How to Write a Risk Assessment: Step‑by‑Step Guide for Employers

If you’re an employer in the UK, knowing how to write a risk assessment isn’t just good practice — it’s a legal requirement under the Management of Health and Safety at Work Regulations 1999. A clear, structured risk assessment protects your employees, reduces incidents, and demonstrates compliance during audits, inspections, and insurance reviews.

This step‑by‑step guide walks you through the full process, using terminology and expectations aligned with UK regulators such as the HSE. You can use this as a practical reference or pair it with your own risk assessment template UK to streamline documentation.

1. Identify the Hazards

Start by walking around the workplace and observing activities, equipment, substances, and behaviours.

Consider:

  • Physical hazards (machinery, slips, trips, manual handling)
  • Chemical hazards (cleaning products, fumes, COSHH substances)
  • Biological hazards (bodily fluids, bacteria, mould)
  • Psychosocial hazards (stress, fatigue, lone working)
  • Environmental hazards (noise, temperature, lighting)

Use incident reports, near‑miss logs, and manufacturer instructions to ensure nothing is missed.

2. Decide Who Might Be Harmed and How

A compliant UK risk assessment must specify who is at risk. This includes:

  • Employees
  • Contractors
  • Visitors
  • Members of the public
  • Young workers, new starters, pregnant workers, or anyone with additional needs

Describe how harm could occur — for example: “Employees may suffer musculoskeletal injuries from repetitive lifting.”

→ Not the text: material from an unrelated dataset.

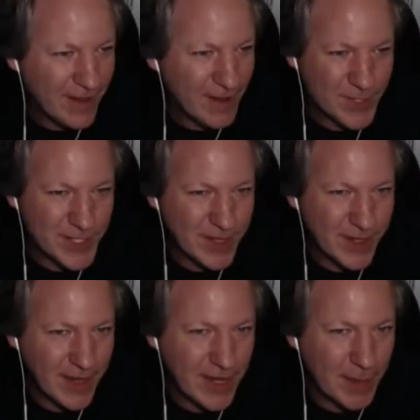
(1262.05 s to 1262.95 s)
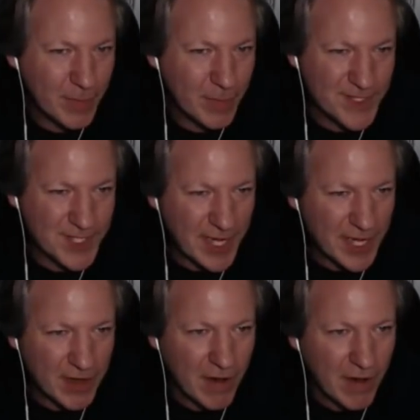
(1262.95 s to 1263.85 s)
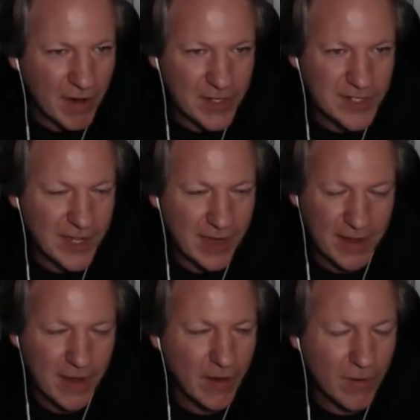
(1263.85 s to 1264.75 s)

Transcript: there was a, a, couple of city cars that you know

3. Evaluate the Risks and Decide on Controls

This is where you assess the likelihood and severity of harm, then decide on suitable control measures. Use the hierarchy of control:

  1. Eliminate the hazard
  2. Substitute with something safer
  3. Engineering controls
  4. Administrative controls
  5. PPE (last resort)

For example:

  • Replace a hazardous cleaning chemical with a safer alternative
  • Install guarding on machinery
  • Introduce training and safe‑system‑of‑work procedures

A risk assessment template UK usually includes a scoring matrix (e.g., 1–5 for likelihood and severity) to calculate risk levels before and after controls.

4. Record Your Findings

If you employ five or more people, you must record your assessment. Even if you don’t, written evidence is strongly recommended.

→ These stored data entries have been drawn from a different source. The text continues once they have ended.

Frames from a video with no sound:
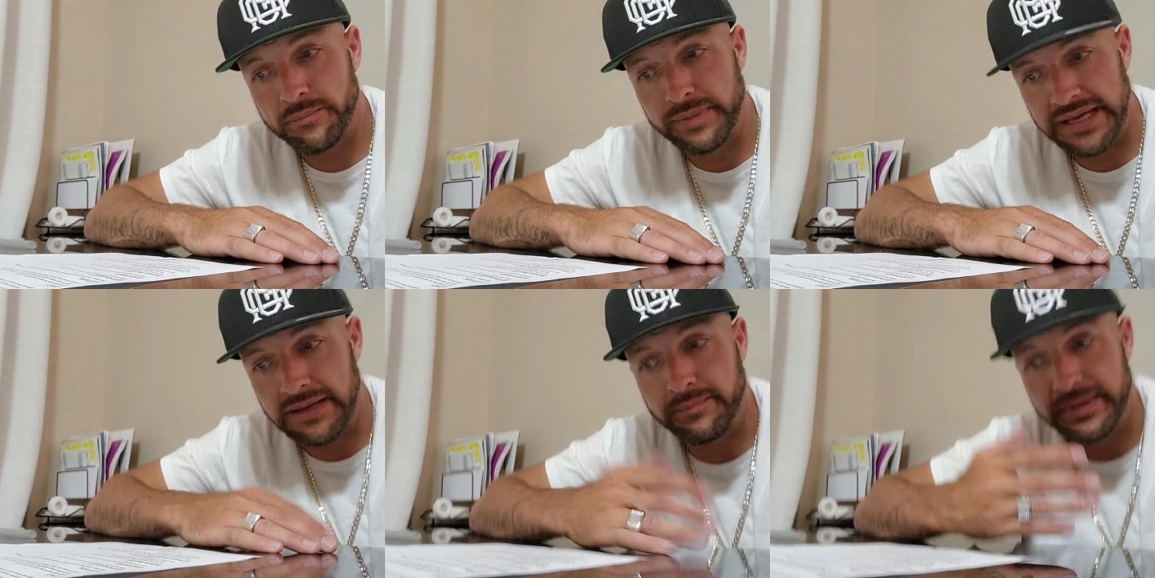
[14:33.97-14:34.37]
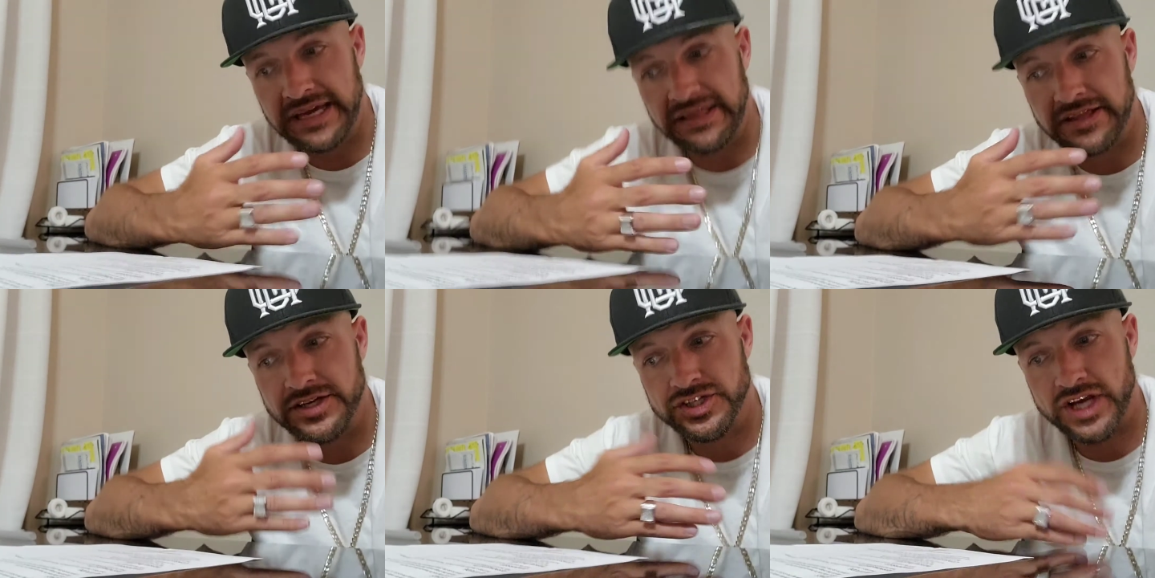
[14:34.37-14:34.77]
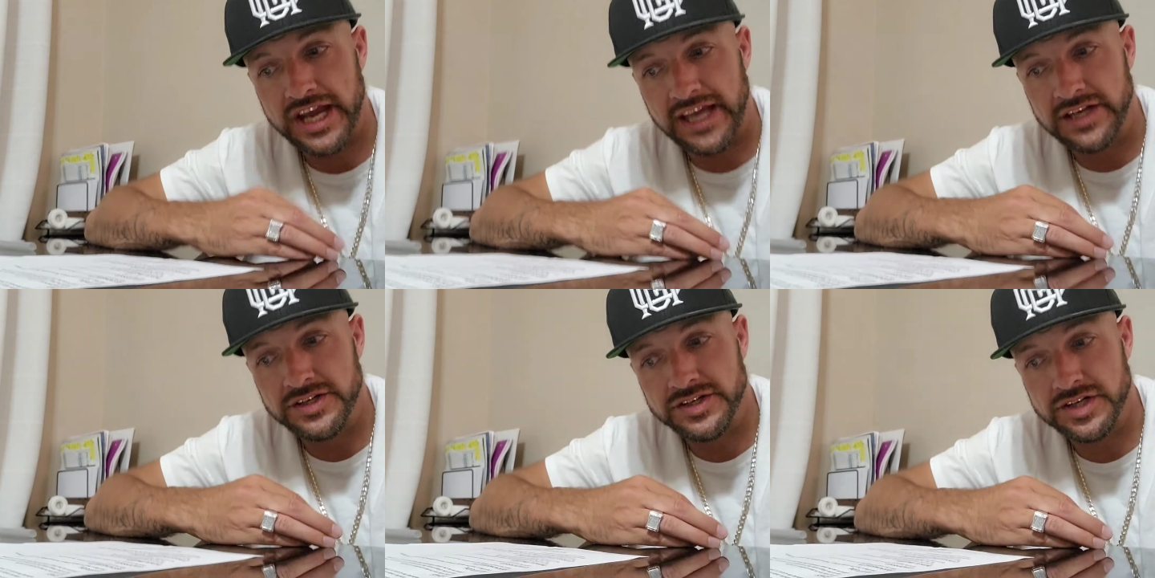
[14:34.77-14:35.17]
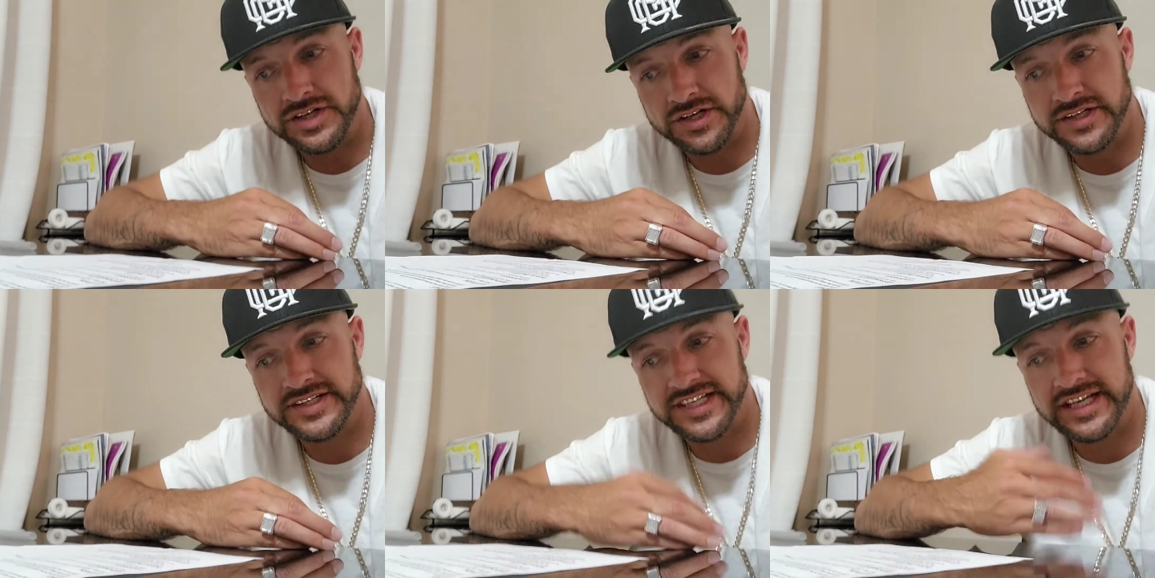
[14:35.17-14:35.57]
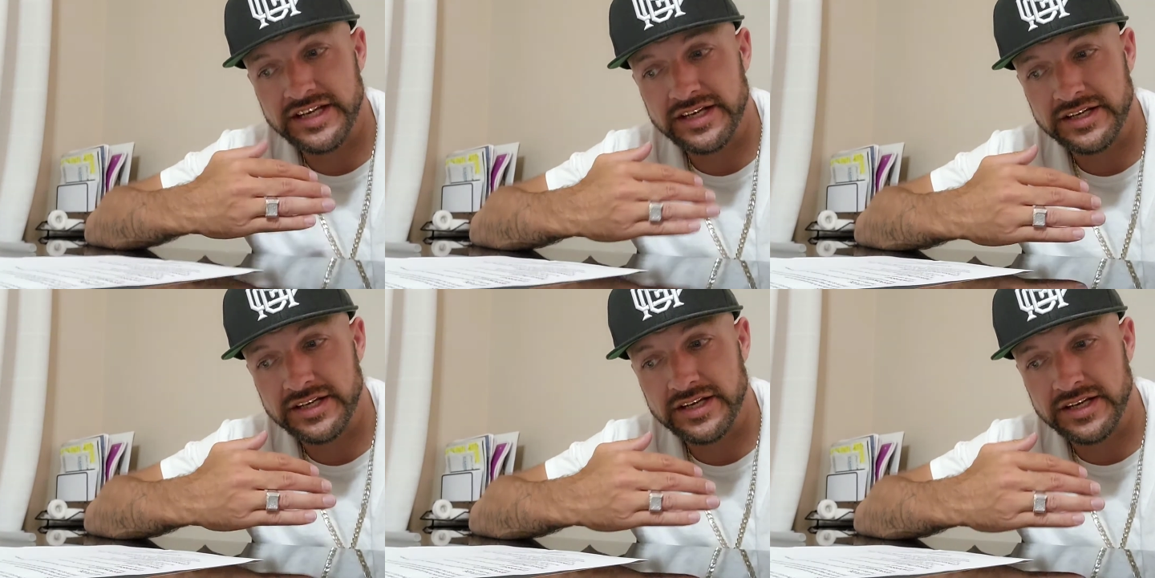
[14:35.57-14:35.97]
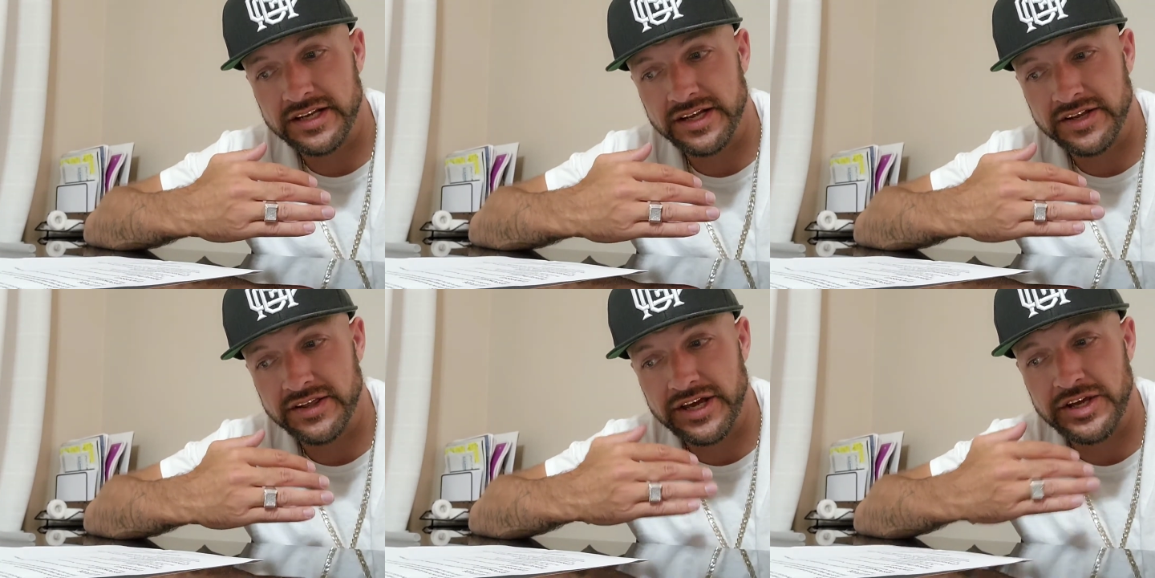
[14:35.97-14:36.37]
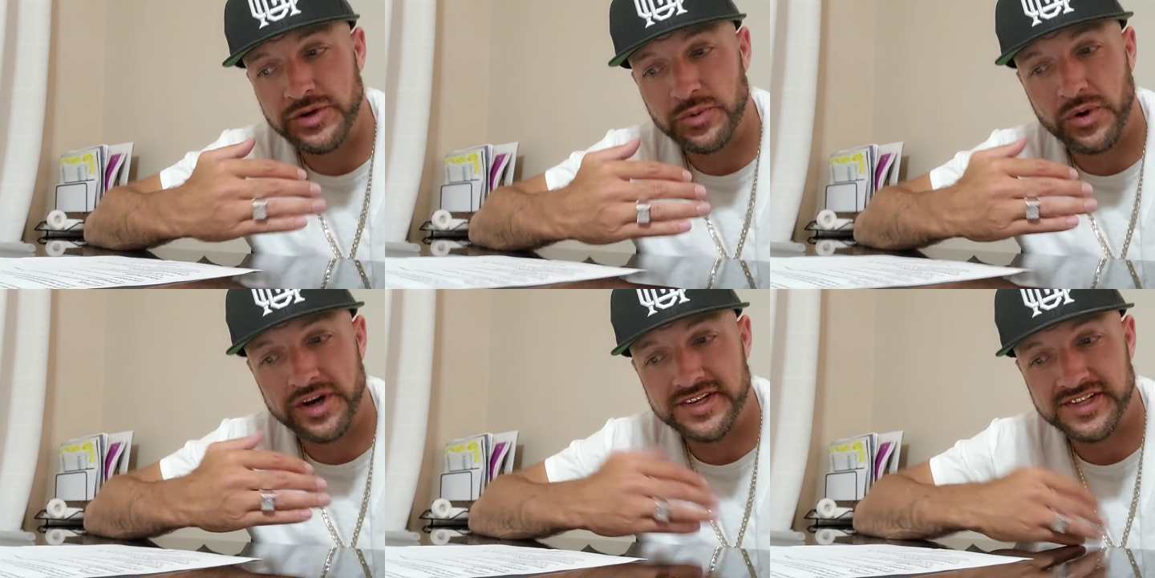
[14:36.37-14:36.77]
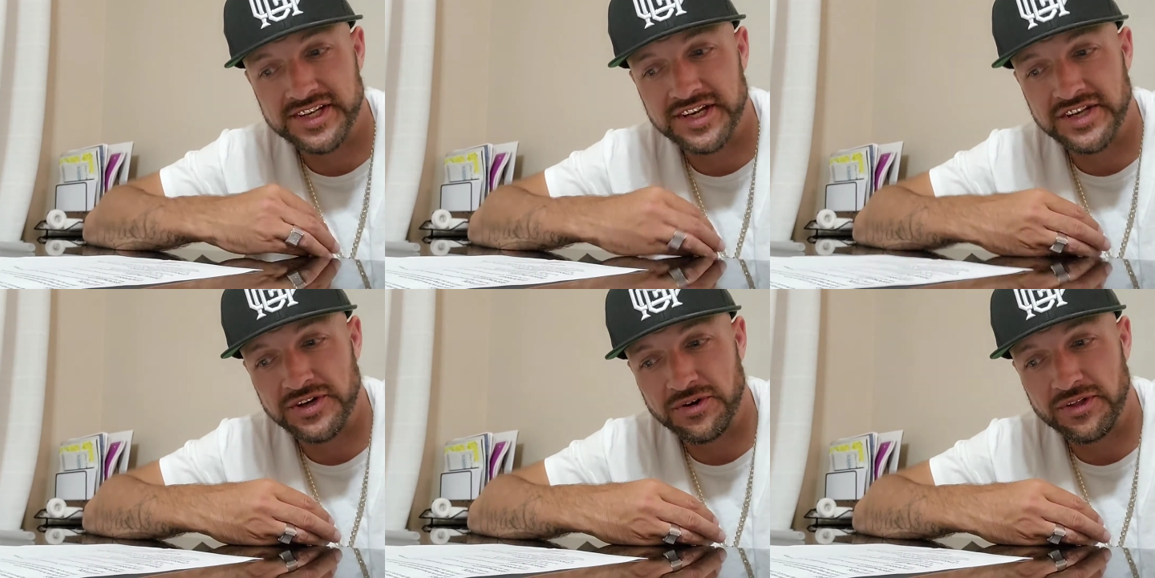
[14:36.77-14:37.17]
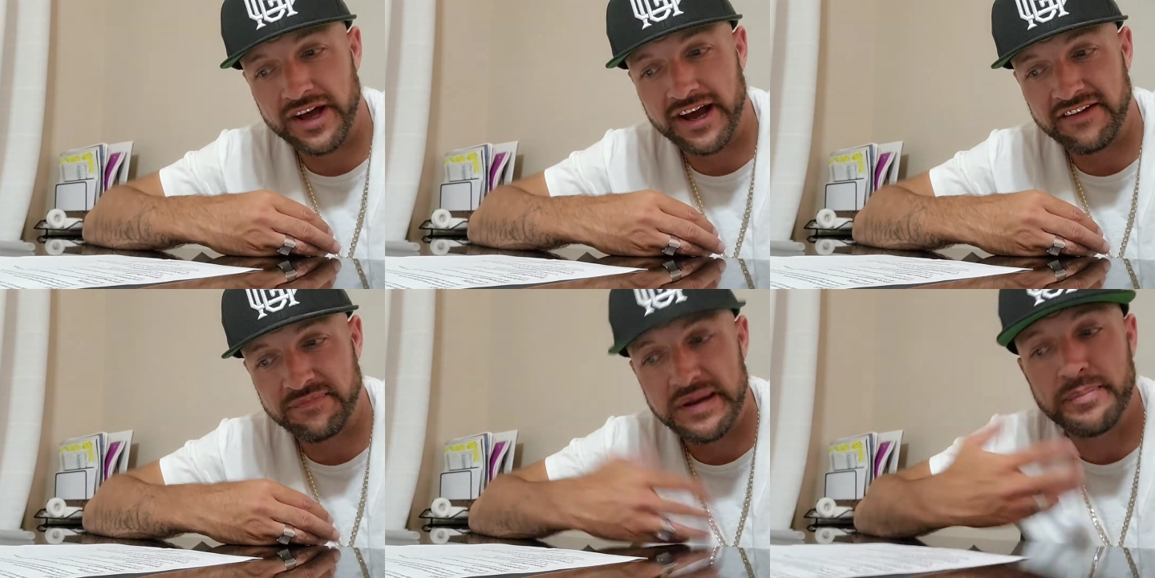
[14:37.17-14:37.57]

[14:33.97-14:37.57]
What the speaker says: be the change that you want to see in your life,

Your record should include:

  • The hazards
  • Who may be harmed
  • Existing controls
  • Additional actions required
  • Responsible persons
  • Timescales
  • Residual risk rating

This is where a structured risk assessment template UK helps maintain consistency and audit readiness.

5. Implement the Control Measures

A risk assessment is only effective if the actions are completed. Ensure:

  • Staff receive training
  • Procedures are updated
  • Equipment is installed or maintained
  • Supervisors monitor compliance

Assign responsibilities clearly and set realistic deadlines.

6. Review and Update Regularly

Risk assessments must be reviewed:

  • Annually (best practice)
  • After an incident or near miss
  • When new equipment, processes, or chemicals are introduced
  • When staffing or layout changes
  • If legislation or guidance changes

Regular reviews ensure your assessment remains accurate and defensible.